/nodejs-streams

Couldn't find solid sources on the basics of streams, so I made this guide while learning them myself

Primary LanguageJavaScript

Introduction

Streams are a powerful feature in Node.js that allow you to work with large amounts of data efficiently. They let you read and write data piece by piece, without having to load the entire dataset into memory.

Table of Contents

  1. What are Streams?
  2. Types of Streams
  3. Stream Events
  4. Readable Streams
  5. Writable Streams
  6. Duplex and Transform Streams
  7. Piping and Chaining Streams
  8. Working with File Streams
  9. Transform
  10. Error Handling

What are Streams?

Streams are objects in Node.js that facilitate the reading and writing of data in a continuous and efficient manner. They can be used to process large files or data from APIs, without consuming excessive memory.

Types of Streams

There are four types of streams in Node.js:

  1. Readable: Used for reading data from a source.
  2. Writable: Used for writing data to a destination.
  3. Duplex: Combines both Readable and Writable streams. Can be used for both reading and writing data.
  4. Transform: A special type of Duplex stream that can transform data as it is read and written.

Stream Events

Streams in Node.js are instances of the EventEmitter class, so they can emit and listen to events. Common events for streams are:

  • 'data': Emitted when data is available to read.
  • 'end': Emitted when there is no more data to read.
  • 'error': Emitted when an error occurs.
  • 'finish': Emitted when a Writable stream finishes writing.

Readable Streams

Readable streams are used to read data from a source. Here's a simple example using the fs module to read a file:

const fs = require('fs')

const readStream = fs.createReadStream('input.txt', {encoding: 'utf-8'})
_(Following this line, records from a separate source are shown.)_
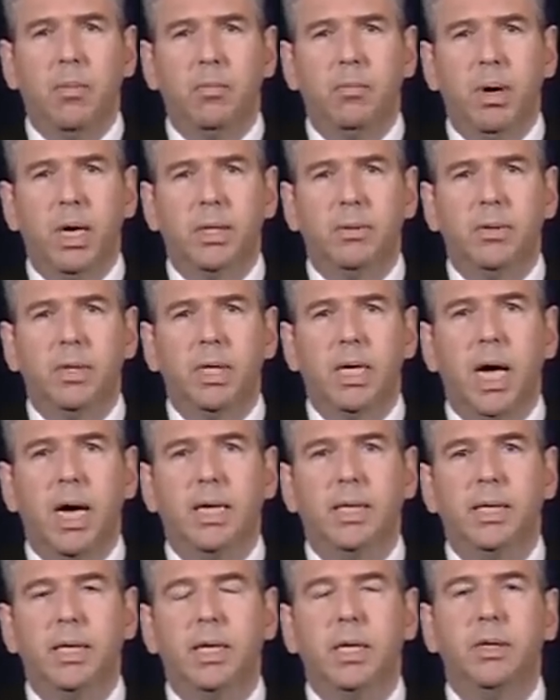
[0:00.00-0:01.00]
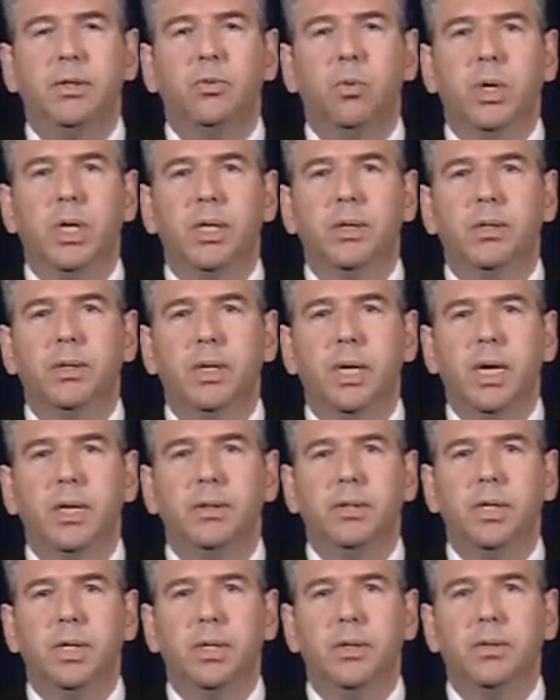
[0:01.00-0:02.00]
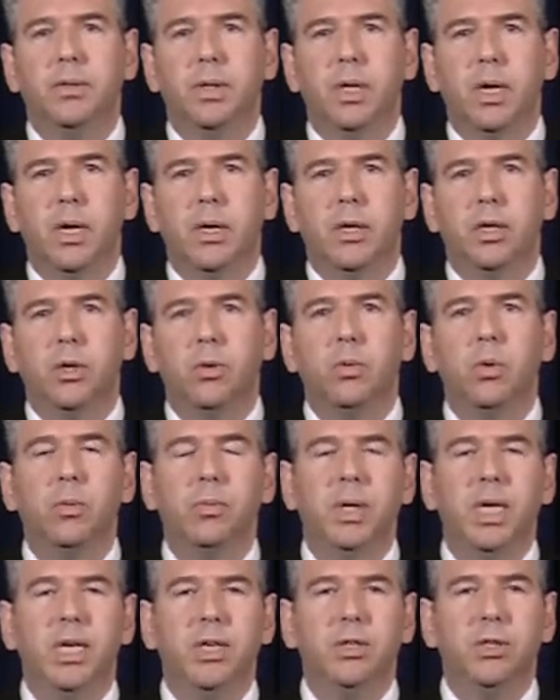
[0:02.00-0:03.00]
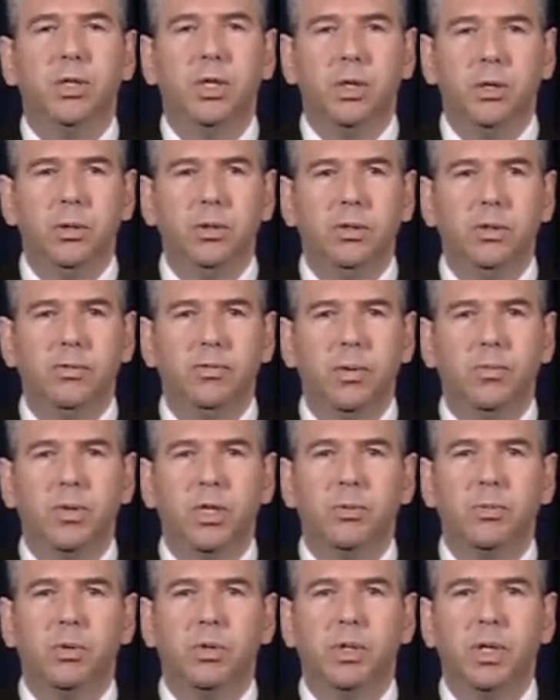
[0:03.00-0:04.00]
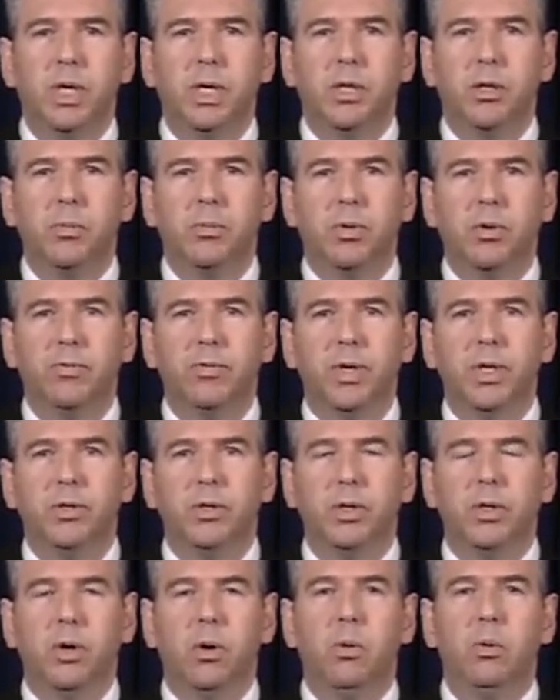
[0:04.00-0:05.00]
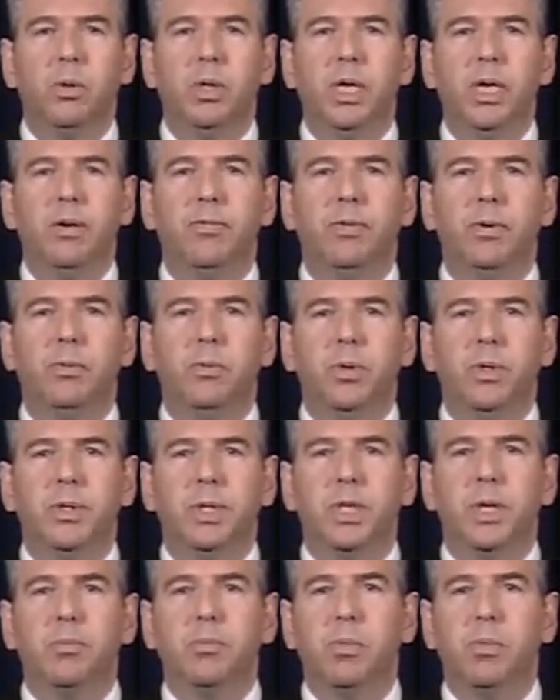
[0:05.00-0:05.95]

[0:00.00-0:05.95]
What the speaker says: But the idea is what it says is you will be excused from this particular provision only if it was an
readStream.on('data', chunk => {
  console.log('Received data:', chunk)
})

readStream.on('end', () => {
  console.log('Finished reading data')
})

Writable Streams

Writable streams are used to write data to a destination. Here's an example of writing data to a file:

const fs = require('fs')

const writeStream = fs.createWriteStream('output.txt')

writeStream.write('Hello, World!\n')
writeStream.end()

writeStream.on('finish', () => {
  console.log('Finished writing data')
})

Duplex and Transform Streams

Duplex streams can both read and write data. Transform streams are a special type of Duplex stream that can modify data as it's read and written. Here's an example using the zlib module to compress a file:

const fs = require('fs')
const zlib = require('zlib')

const gzip = zlib.createGzip()
const readStream = fs.createReadStream('input.txt')
const writeStream = fs.createWriteStream('input.txt.gz')

readStream.pipe(gzip).pipe(writeStream)

writeStream.on('finish', () => {
  console.log('Finished compressing file')
})

Piping and Chaining Streams

Piping is a technique used to connect the output of one stream to the input of another stream. Chaining is the process of connecting multiple streams together using pipes. In the example above, we used piping and chaining to compress a file.

Error Handling

const fs = require('fs')

const readStream = fs.createReadStream('nonexistent-file.txt')

readStream.on('error', error => {
  console.error('An error occurred:', error.message)
})

Transform

Transform streams are a type of duplex stream that can be used to process data as it's being read and written. They are useful for modifying or transforming data as it passes through the stream. For example, you might want to convert data to uppercase or compress data as it's being streamed.

const {Transform} = require('stream')

class UppercaseTransform extends Transform {
  _transform(chunk, encoding, callback) {
    const uppercasedChunk = chunk.toString().toUpperCase()
    this.push(uppercasedChunk)
    callback()
  }
}

const uppercaseTransform = new UppercaseTransform()
process.stdin.pipe(uppercaseTransform).pipe(process.stdout)

Pipeline and Promisify

Some best practices when working with streams include:

  • Always handle the 'error' event to prevent application crashes.
  • Use the pipeline function from the stream module to automatically handle errors and resource management when piping streams:
const fs = require('fs')
const stream = require('stream')
const util = require('util')

const pipeline = util.promisify(stream.pipeline)

async function copyFile(source, destination) {
  try {
    await pipeline(
      fs.createReadStream(source),
      fs.createWriteStream(destination)
    )
    console.log('Finished copying file')
  } catch (error) {
    console.error('An error occurred:', error.message)
  }
}

copyFile('source.txt', 'destination.txt')